É normal que se faça a conexão entre um monstro com consciência a uma aberração ainda mais asquerosa do que o monstro que comprovadamente não sabe o que faz, já que é muito fácil transferir empatia pelo desavisado, manipulado ou alienado. É por isso também que uma das coisas que perguntam primeiramente a um assassino é se ele/ela sente algum remorso, pois o remorso gera identificação, assim também como a vingança que tem aparência de justiça. Mas vamos voltar a motivação principal do texto, no conto de Diana Magalhães percebemos que tais premissas apresentadas nem sempre são verdadeiras, já que ao fim dessa leitura percebemos que a personagem Fernanda Castro após passar pelo processo de transformação em morto vivo, permanece com sua consciência, seus sentimentos e memória vivas, tornando-se mais assustadora do que outros monstros errantes e também engrandecendo o seu papel enquanto cabeça da coletânea Elo de carne.

“Por mais que eu buscasse, não havia espaço para arrependimento naquele corpo.
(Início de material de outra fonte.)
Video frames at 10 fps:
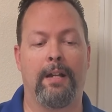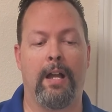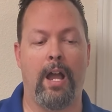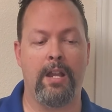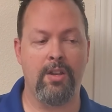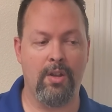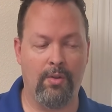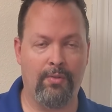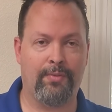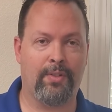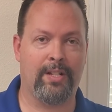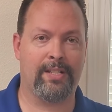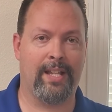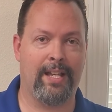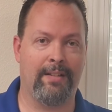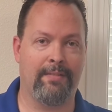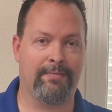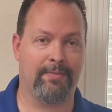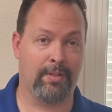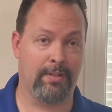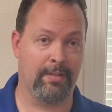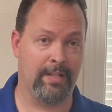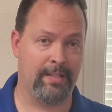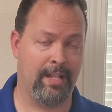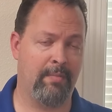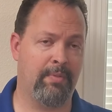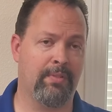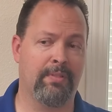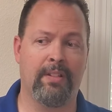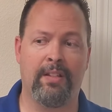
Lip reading: I know for example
Jamais o peso da culpa poderia se acumular sobre meus ombros, já que agora eu sequer conseguia distingui-los do restante de massa que se tornara a minha silhueta monstruosa e disforme.
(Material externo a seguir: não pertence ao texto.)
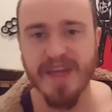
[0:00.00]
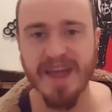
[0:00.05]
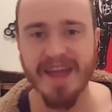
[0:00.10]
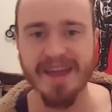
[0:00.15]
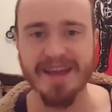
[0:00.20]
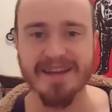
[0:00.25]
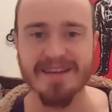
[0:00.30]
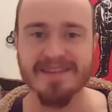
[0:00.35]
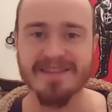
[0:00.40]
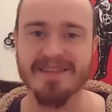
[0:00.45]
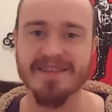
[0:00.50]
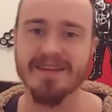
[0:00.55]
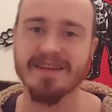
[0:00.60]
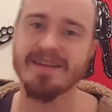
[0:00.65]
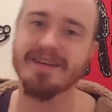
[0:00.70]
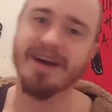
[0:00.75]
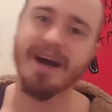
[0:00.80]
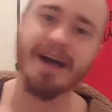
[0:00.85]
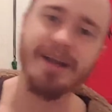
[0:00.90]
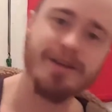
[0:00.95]
things.
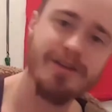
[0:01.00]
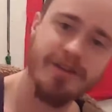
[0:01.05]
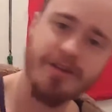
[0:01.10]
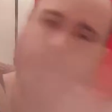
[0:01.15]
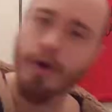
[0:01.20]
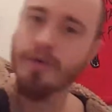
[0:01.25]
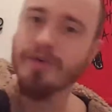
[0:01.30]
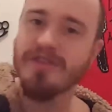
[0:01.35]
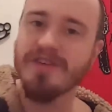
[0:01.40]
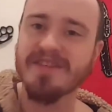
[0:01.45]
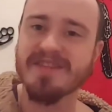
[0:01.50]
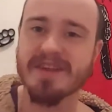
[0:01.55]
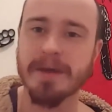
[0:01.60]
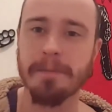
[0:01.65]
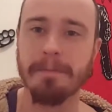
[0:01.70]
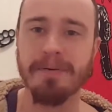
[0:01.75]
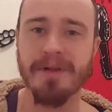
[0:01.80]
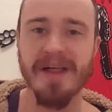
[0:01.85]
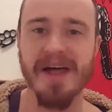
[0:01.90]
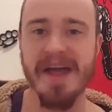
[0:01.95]
I don't just
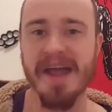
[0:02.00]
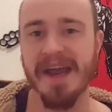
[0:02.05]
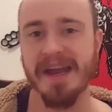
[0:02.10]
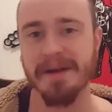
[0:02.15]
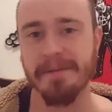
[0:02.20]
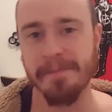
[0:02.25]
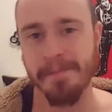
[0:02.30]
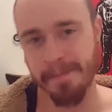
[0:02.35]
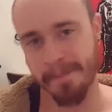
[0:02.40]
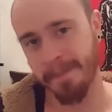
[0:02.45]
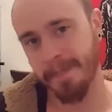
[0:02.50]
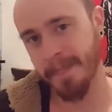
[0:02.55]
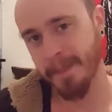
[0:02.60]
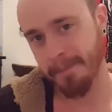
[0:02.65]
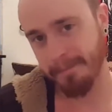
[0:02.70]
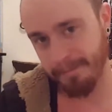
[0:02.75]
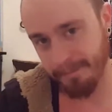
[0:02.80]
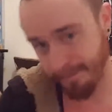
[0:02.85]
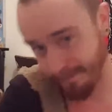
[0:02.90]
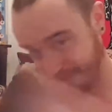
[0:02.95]
complain.
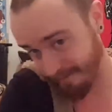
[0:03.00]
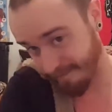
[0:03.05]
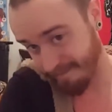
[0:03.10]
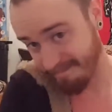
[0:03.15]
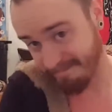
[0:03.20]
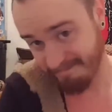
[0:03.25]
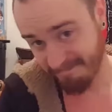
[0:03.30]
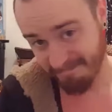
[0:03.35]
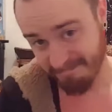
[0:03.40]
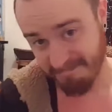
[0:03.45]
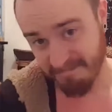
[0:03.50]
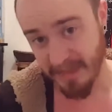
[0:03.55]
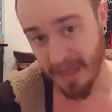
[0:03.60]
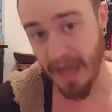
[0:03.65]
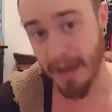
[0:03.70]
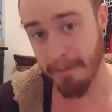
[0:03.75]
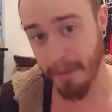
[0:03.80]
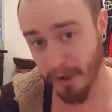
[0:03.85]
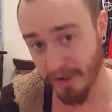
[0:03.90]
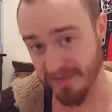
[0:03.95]

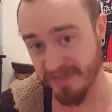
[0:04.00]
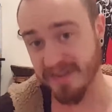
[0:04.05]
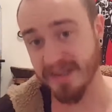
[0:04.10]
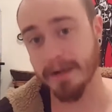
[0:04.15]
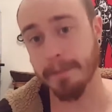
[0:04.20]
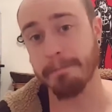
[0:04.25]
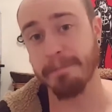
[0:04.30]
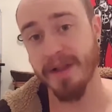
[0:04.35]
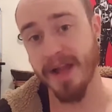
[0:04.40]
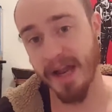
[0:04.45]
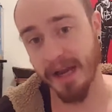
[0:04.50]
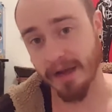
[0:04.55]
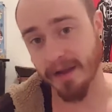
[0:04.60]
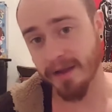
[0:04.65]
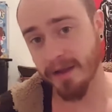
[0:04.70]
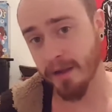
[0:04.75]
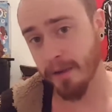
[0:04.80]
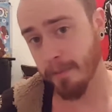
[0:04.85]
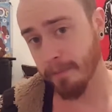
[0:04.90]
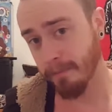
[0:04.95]
I mostly
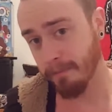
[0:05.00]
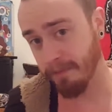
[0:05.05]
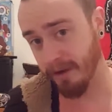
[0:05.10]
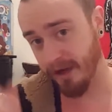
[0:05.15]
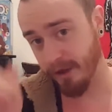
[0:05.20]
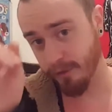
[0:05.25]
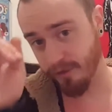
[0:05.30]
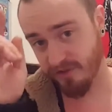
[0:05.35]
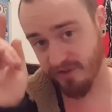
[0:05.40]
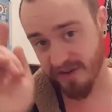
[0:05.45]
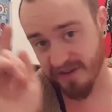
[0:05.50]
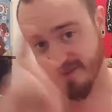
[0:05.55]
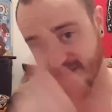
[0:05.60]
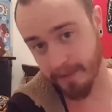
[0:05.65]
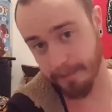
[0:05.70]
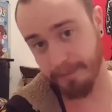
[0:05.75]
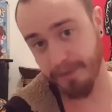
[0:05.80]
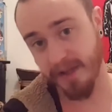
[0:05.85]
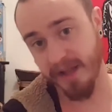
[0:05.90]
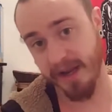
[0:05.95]
complain, but I don't just
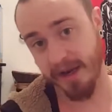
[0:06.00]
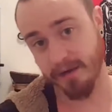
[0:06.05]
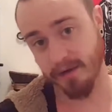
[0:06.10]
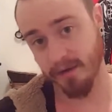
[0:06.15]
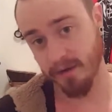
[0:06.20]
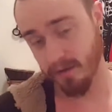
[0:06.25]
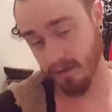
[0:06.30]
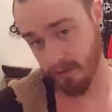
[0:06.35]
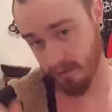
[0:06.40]
complain.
Tal trecho aparece logo depois de que a zumbi devora duas crianças na ânsia de saciar sua fome, e ela se martiriza por não conseguir sentir o remorso, o que eu como leitora talvez deveria ver com uma fraqueza, vejo como verdade, no sentido de que a personagem se rasga para o nosso entendimento e requisita nossa empatia e identificação ao observar a consciência de algo perigoso e tão nefasto, todavia consegue nos capturar afetuosamente de uma forma inesperada, que motiva a imersão contínua, logo essa ausência de remorso também gera empatia.

Eu arrancaria minhas próprias costelas expostas e faria delas talheres do banquete macabro com o qual pretendia me deliciar. Devoraria pele, músculos, cartilagem e até mesmo os dentes daqueles que sorriam ao me confinar debaixo d’água.
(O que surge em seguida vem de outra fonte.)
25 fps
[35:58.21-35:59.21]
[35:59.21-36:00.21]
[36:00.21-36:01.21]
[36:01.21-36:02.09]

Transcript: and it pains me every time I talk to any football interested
Esse outro provocou em mim uma sensação de vingança mas não a vingança depreciativa, com a qual concordamos envergonhados,e separamos da justiça técnica. Foi a vingança que causa prazer a vingança que causa o calor mais profundo e amaldiçoado que se pode sentir, afinal a causa não é exatamente justa, a criatura tinha completa noção de seus atos mas assim a identificação ainda é possível, e aqui com a reunião de essas outras passagens o valor positivo nesse tipo de abordagem se escancara. Colocando o leitor para pensar e sentir como um monstro sem sentir mal por isso.